▶ YOUR TASK: Write out every entry exactly as given, but omit the pictures.

(Beginning of EXTRACTED INFORMATION)

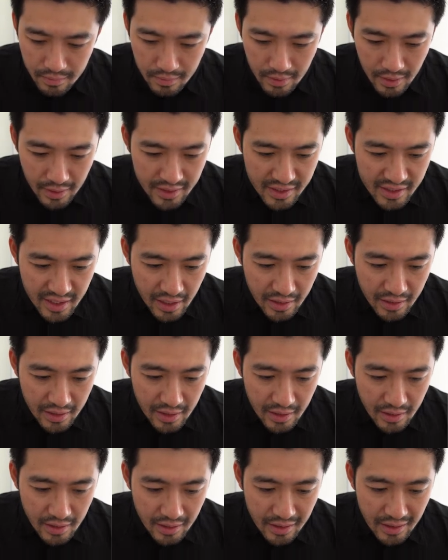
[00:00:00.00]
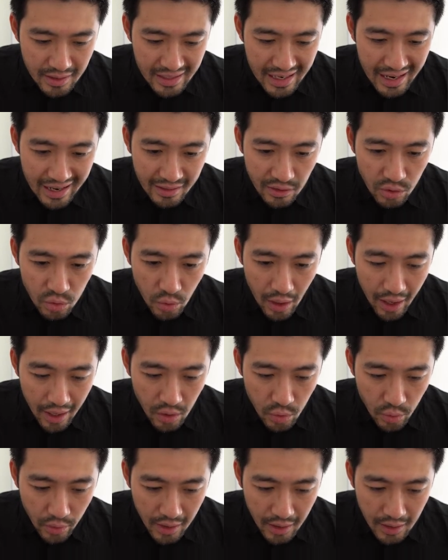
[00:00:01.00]
It said here the debt to
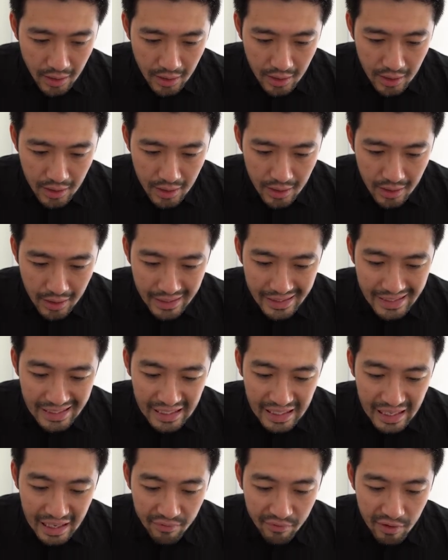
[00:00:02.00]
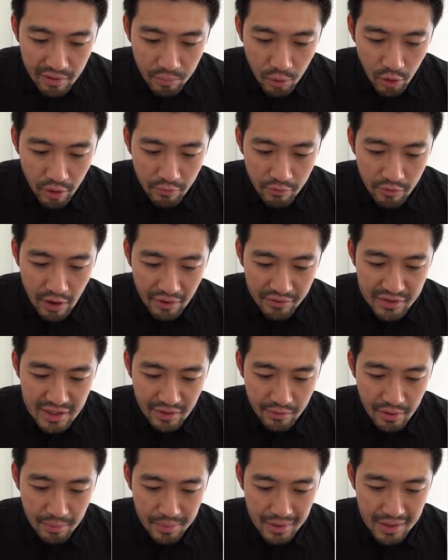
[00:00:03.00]
equity
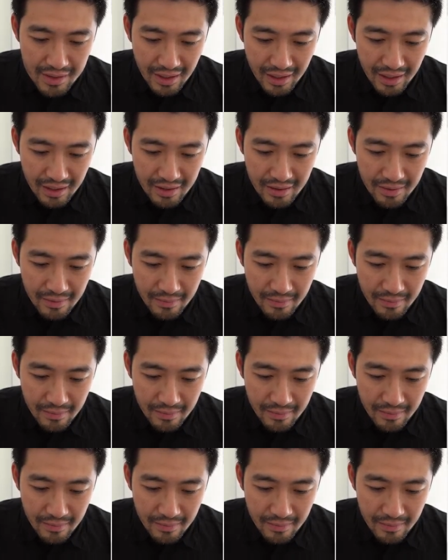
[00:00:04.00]
11.57%.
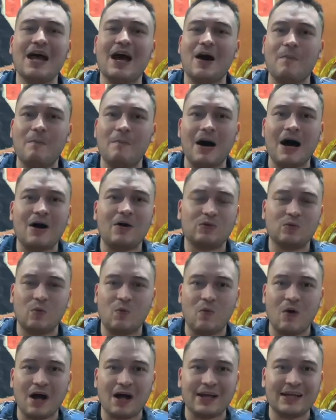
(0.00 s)
about
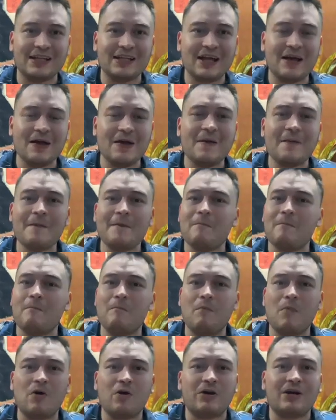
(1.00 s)
wine
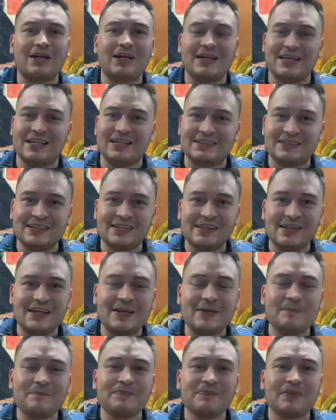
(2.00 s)
more easily.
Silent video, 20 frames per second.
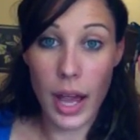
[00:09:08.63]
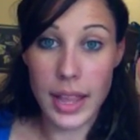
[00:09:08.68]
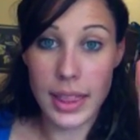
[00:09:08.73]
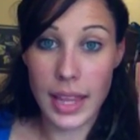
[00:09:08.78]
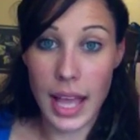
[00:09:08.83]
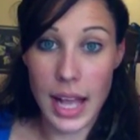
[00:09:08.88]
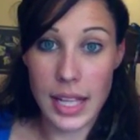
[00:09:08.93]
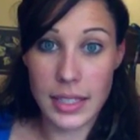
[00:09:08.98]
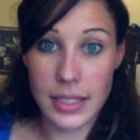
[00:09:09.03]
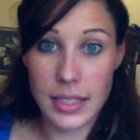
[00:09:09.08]

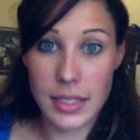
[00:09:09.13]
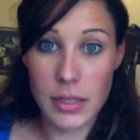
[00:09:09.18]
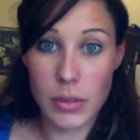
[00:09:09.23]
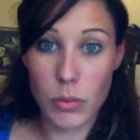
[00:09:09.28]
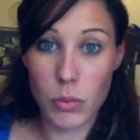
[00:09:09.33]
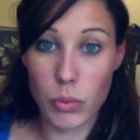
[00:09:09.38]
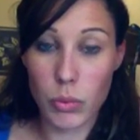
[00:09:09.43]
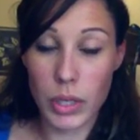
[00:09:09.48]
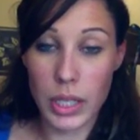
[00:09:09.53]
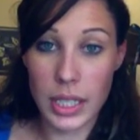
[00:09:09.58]
and that's
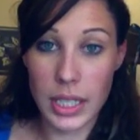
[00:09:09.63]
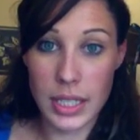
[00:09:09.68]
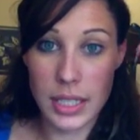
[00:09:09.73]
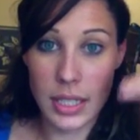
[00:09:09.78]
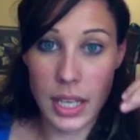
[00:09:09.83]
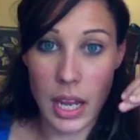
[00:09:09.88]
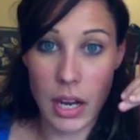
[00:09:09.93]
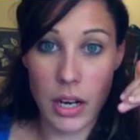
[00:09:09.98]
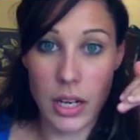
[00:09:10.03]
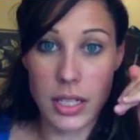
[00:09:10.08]
really
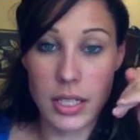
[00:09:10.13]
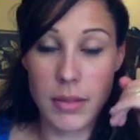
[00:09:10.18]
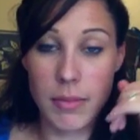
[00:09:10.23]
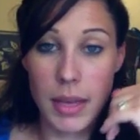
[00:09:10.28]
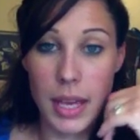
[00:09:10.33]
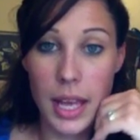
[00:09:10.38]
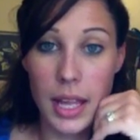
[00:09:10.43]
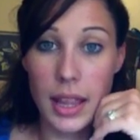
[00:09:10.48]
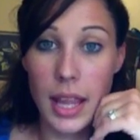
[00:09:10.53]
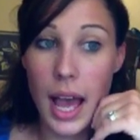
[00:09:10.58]
scary to
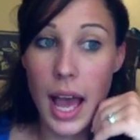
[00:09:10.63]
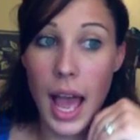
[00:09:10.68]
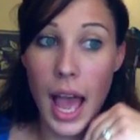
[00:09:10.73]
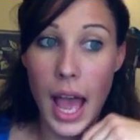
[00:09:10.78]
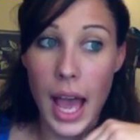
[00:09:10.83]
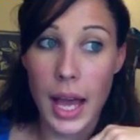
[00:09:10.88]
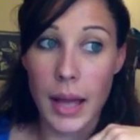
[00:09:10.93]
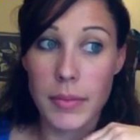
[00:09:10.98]
me, and that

(End of EXTRACTED INFORMATION)

▶ THE COMPLETED TASK:
[00:00:00.00]
[00:00:01.00]
It said here the debt to
[00:00:02.00]
[00:00:03.00]
equity
[00:00:04.00]
11.57%.
(0.00 s)
about
(1.00 s)
wine
(2.00 s)
more easily.
Silent video, 20 frames per second.
[00:09:08.63]
[00:09:08.68]
[00:09:08.73]
[00:09:08.78]
[00:09:08.83]
[00:09:08.88]
[00:09:08.93]
[00:09:08.98]
[00:09:09.03]
[00:09:09.08]

[00:09:09.13]
[00:09:09.18]
[00:09:09.23]
[00:09:09.28]
[00:09:09.33]
[00:09:09.38]
[00:09:09.43]
[00:09:09.48]
[00:09:09.53]
[00:09:09.58]
and that's
[00:09:09.63]
[00:09:09.68]
[00:09:09.73]
[00:09:09.78]
[00:09:09.83]
[00:09:09.88]
[00:09:09.93]
[00:09:09.98]
[00:09:10.03]
[00:09:10.08]
really
[00:09:10.13]
[00:09:10.18]
[00:09:10.23]
[00:09:10.28]
[00:09:10.33]
[00:09:10.38]
[00:09:10.43]
[00:09:10.48]
[00:09:10.53]
[00:09:10.58]
scary to
[00:09:10.63]
[00:09:10.68]
[00:09:10.73]
[00:09:10.78]
[00:09:10.83]
[00:09:10.88]
[00:09:10.93]
[00:09:10.98]
me, and that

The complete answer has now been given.